Storage is also improved because each bucket exposes a min/max timeField
and indexes use the bucket level fields (instead of the timeField
of the individual documents) which results in significantly smaller indexes.
Compression of almost 30 times can be achieved with time-series collections compared to the regular compression which is around 2 or 3 times.
Adding Secondary Indexes
To improve query performance further, secondary indexes can be added. The MongoDB recommendation is to create secondary compound indexes on the fields specified as the timeField
and the metaField
. If the field value for the metaField
field is a document, you can create secondary indexes on fields inside that document.
Reduced I/O for Read Operations
Internally, each bucket exposes the min/max timeField
and time-series collections have a system generated clustered index on the bucket time which orders the data on disk so that adjacent buckets can be stored in the same page which reduces the cost of scan times. Furthermore, indexes utilize the min/max timeField
of the bucket (instead of the timeField of the individual document) so indexes are much smaller and scans only look at buckets that are within those time ranges.
Preventing Duplicates
If there is a need to prevent duplicates, then because time-series collections do not support “unique indexes” or “upserts” a find operation needs to be performed with every insert. This would increase the servers CPU requirements therefore this is not a recommended approach.

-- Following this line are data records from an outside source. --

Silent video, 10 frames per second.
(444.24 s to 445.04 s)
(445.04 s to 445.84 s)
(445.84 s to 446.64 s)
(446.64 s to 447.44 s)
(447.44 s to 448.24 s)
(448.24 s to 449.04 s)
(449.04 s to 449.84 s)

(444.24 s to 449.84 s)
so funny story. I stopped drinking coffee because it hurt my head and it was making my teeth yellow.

Instead, the best practice is to batch write data with insertMany()
. Although this does not allow for the prevention of duplicates, an aggregation pipeline can be used to filter them out and can be presented as a view.
It is important to note that generating duplicate data in data ingestion pipelines should be avoided. Conducting duplication checks can be helpful in detecting issues with data ingestion processes.

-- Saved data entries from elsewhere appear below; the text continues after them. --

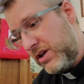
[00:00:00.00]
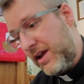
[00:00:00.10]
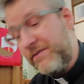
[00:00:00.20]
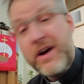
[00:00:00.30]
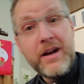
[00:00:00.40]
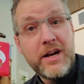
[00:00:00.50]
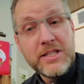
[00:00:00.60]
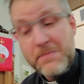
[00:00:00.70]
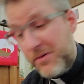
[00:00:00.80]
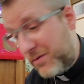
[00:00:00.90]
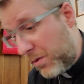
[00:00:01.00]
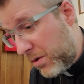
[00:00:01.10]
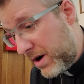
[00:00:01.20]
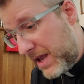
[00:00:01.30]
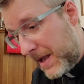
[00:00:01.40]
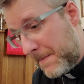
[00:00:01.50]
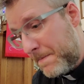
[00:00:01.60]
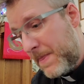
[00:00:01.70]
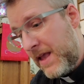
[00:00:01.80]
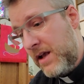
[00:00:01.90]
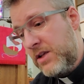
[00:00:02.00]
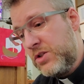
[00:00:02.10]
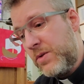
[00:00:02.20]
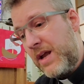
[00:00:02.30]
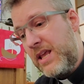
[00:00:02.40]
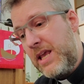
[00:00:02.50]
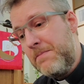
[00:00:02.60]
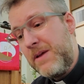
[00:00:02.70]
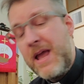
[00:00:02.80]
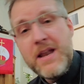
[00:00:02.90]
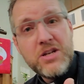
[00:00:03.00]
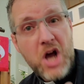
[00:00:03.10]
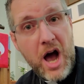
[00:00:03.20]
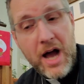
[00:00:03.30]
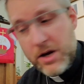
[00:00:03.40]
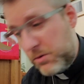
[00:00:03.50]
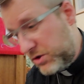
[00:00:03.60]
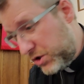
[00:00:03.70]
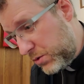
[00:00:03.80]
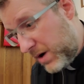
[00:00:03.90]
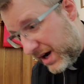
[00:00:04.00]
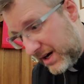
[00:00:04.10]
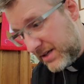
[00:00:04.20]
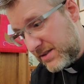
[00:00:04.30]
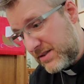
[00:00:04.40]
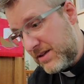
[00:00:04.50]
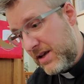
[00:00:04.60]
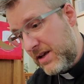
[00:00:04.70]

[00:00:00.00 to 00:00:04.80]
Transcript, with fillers: invited us before him so that he can talk to us.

When compared to regular collection storage, time-series collections offer enhanced query efficiency and reduce disk usage for both time-series data and secondary indexes. This is because time series collections employ a columnar storage format and organize data in chronological order using an automatically created clustered index.

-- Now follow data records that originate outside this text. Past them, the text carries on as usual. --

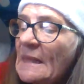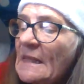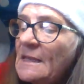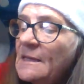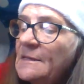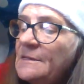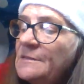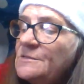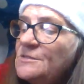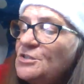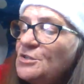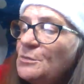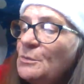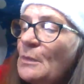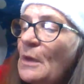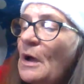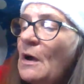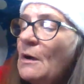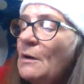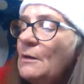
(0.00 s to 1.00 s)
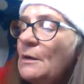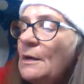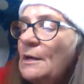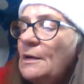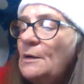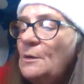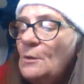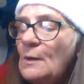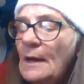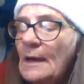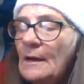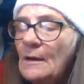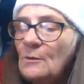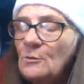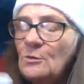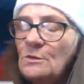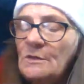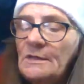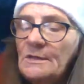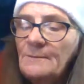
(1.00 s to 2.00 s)
And tomorrow, I
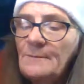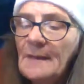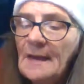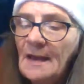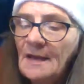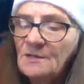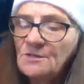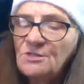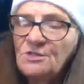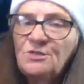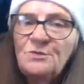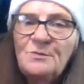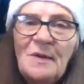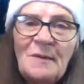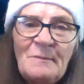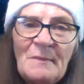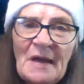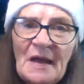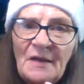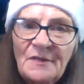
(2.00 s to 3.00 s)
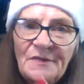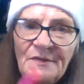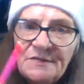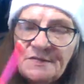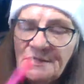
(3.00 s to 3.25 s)
will get back to you. My mouth is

The benefits on MongoDB include:
- Increased developer productivity.
- Reduced complexity for working with time-series data.
- Reduced I/O for read operations.
- Massive reduction in storage and index size (almost 30 times compression).
Time-series collections have a number of limitations that include:
- No support for Change Streams.
- No support for Schema Validation Rules.
- No support for Transactions.
- No support for Unique Indexes (no way to prevent duplicates).
- Limited support for Updates and Deletes.
The limitations are largely a result of the time-series collections’ emphasis on the common characteristics of time-series workloads, and introducing these features for time-series would be complicated and impede the data ingestion.
For the full set of limitations please refer to the official MongoDB documentation here: Time-Series Collection Limitations.
- Disable retryable writes to maximize write throughput.
- Batch writes with
insertMany()
. Batches should contain multiple documents per series (as defined by the metaField). - Choose a
metaField
that never of rarely changes and which uniquely identifies a series. - Allocate more physical RAM to scale for high cardinality use cases (e.g., more than a few thousand unique metaField combinations).
- Shard your collection to increase cardinality handling and throughput.
- Create secondary indexes (e.g., { metaField: 1, timestamp: 1}).